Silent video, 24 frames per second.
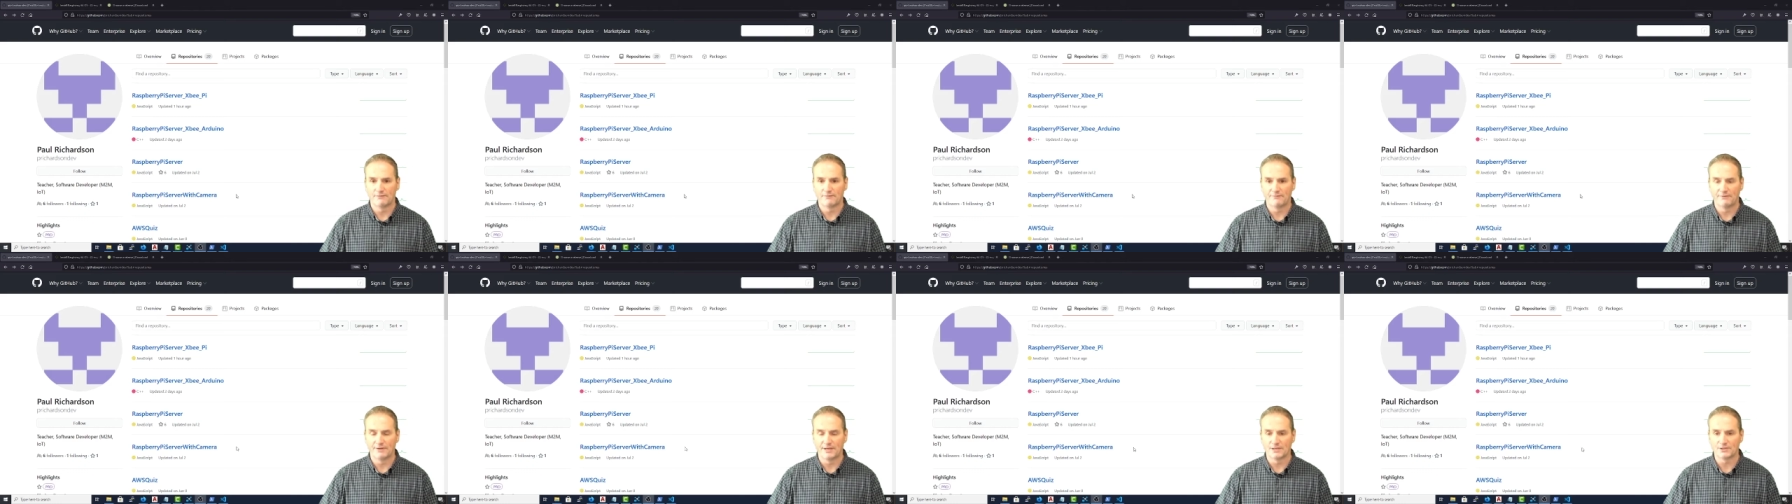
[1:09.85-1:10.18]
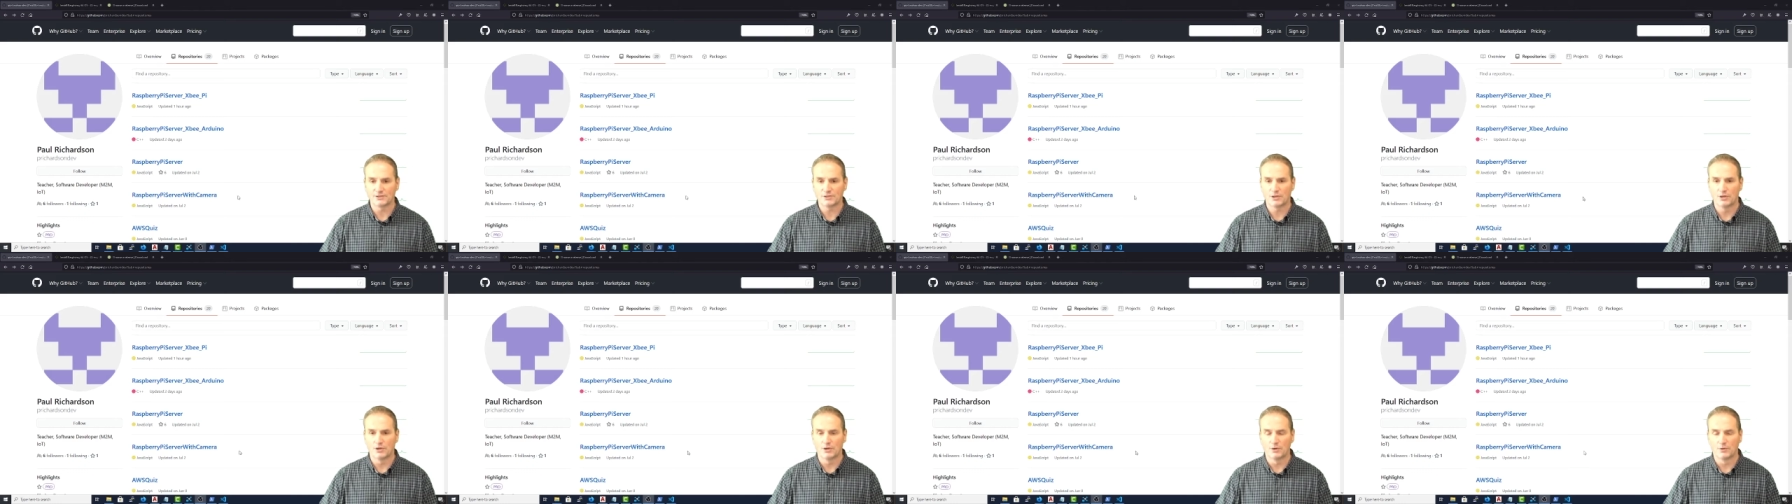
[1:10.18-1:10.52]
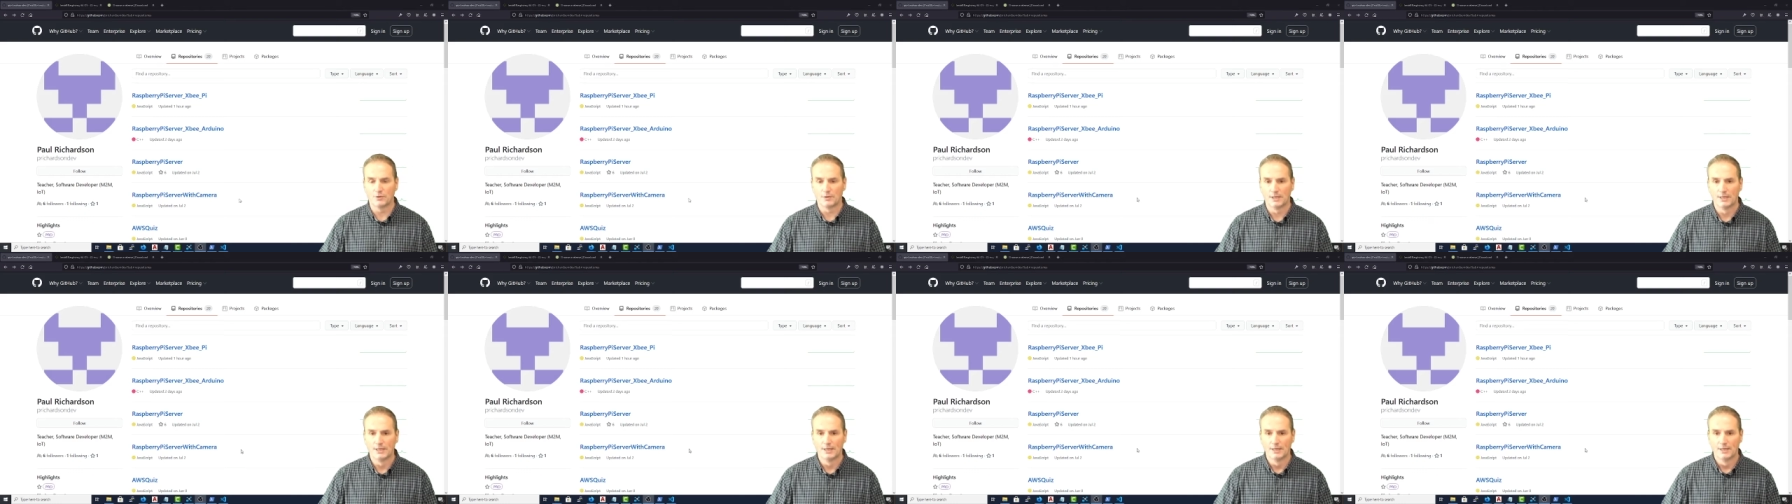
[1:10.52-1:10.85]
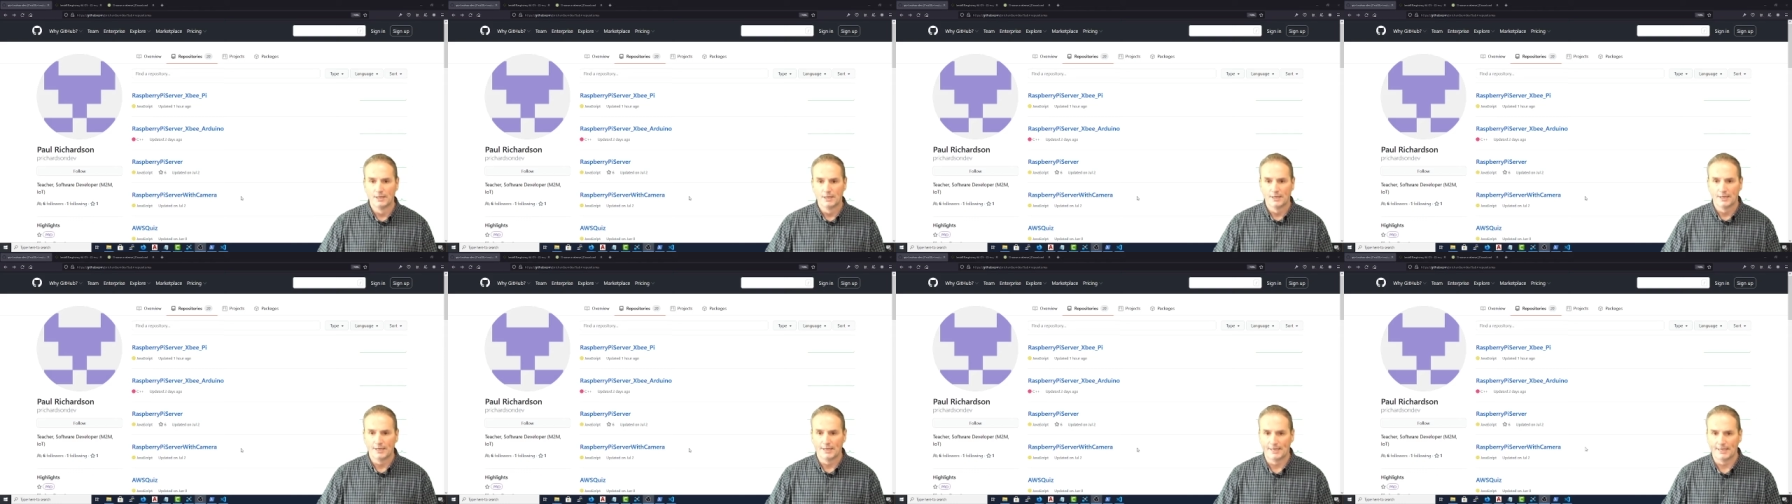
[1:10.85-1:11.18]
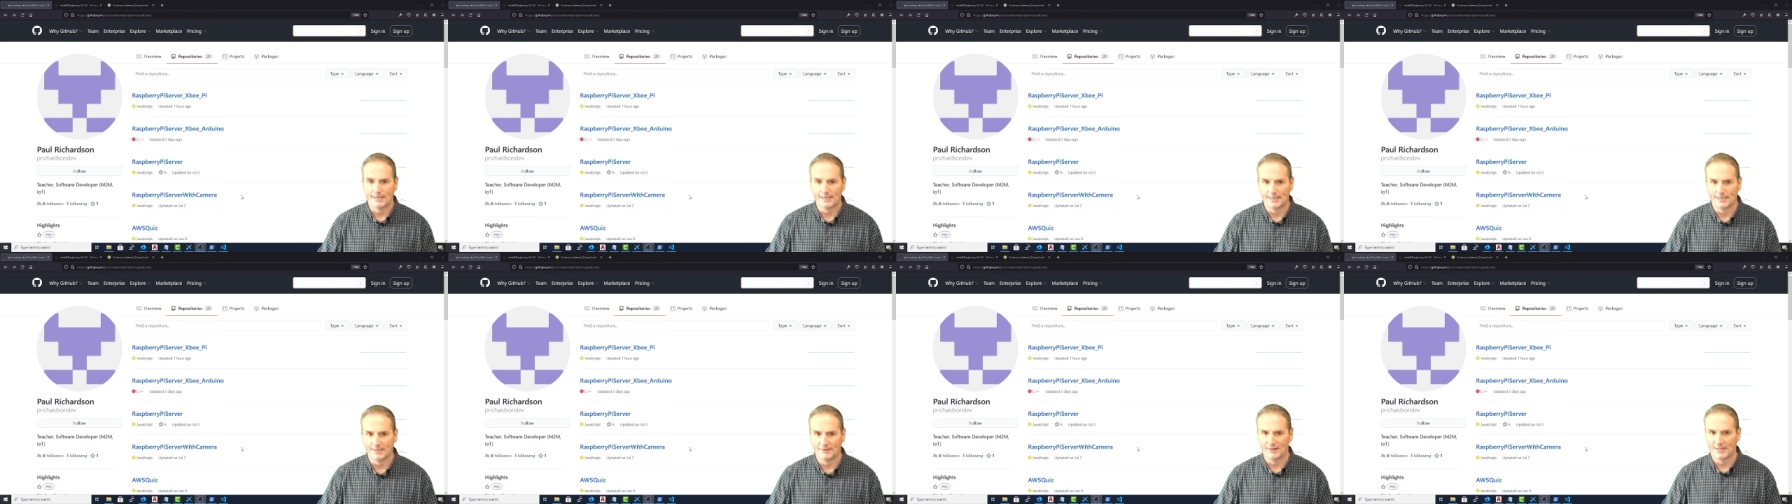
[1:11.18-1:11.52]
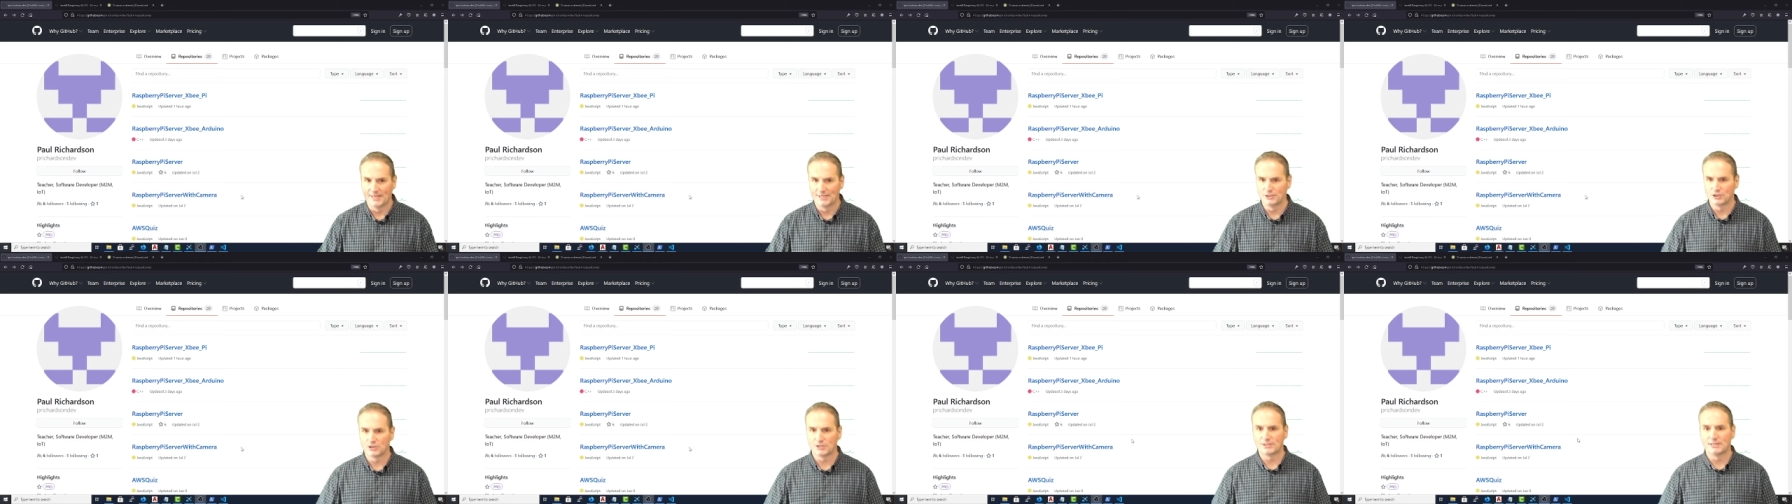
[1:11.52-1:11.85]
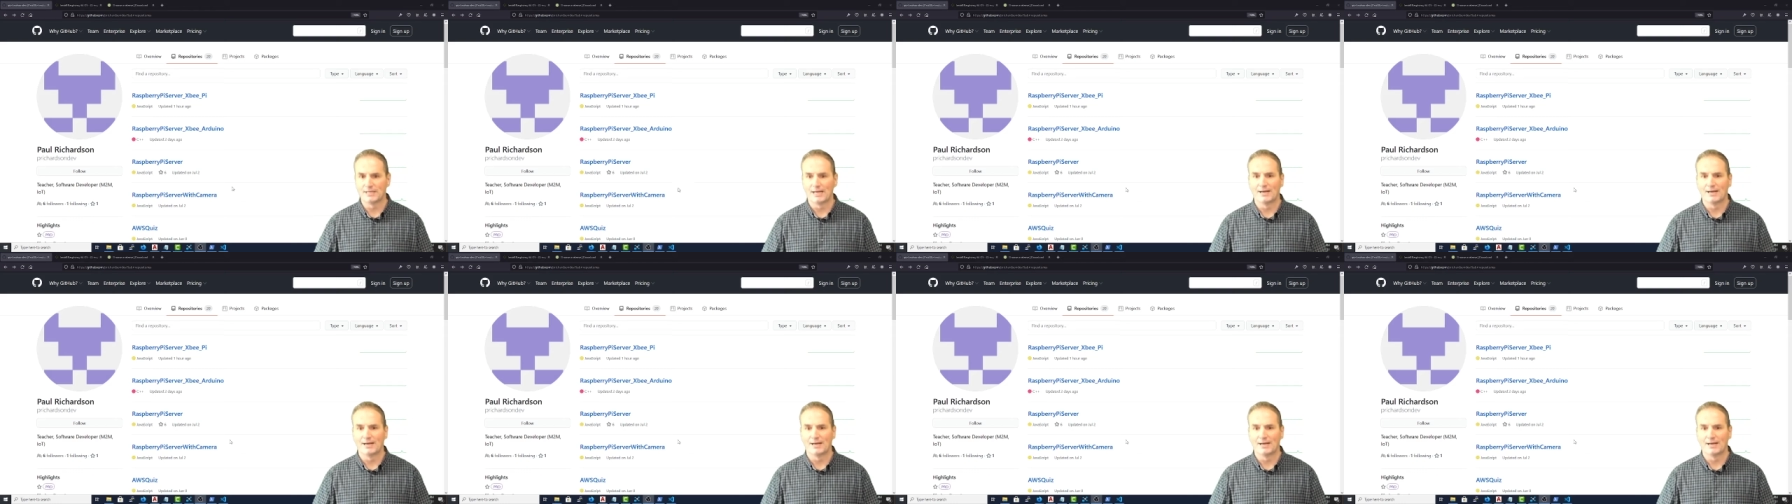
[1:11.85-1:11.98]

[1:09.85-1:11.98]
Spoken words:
VS Code, and then just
==============================
▶ _Task prompt_
Output every entry word for word, but omit the pictures.

▶ _Problem solution_
Silent video, 24 frames per second.
[1:09.85-1:10.18]
[1:10.18-1:10.52]
[1:10.52-1:10.85]
[1:10.85-1:11.18]
[1:11.18-1:11.52]
[1:11.52-1:11.85]
[1:11.85-1:11.98]

[1:09.85-1:11.98]
Spoken words:
VS Code, and then just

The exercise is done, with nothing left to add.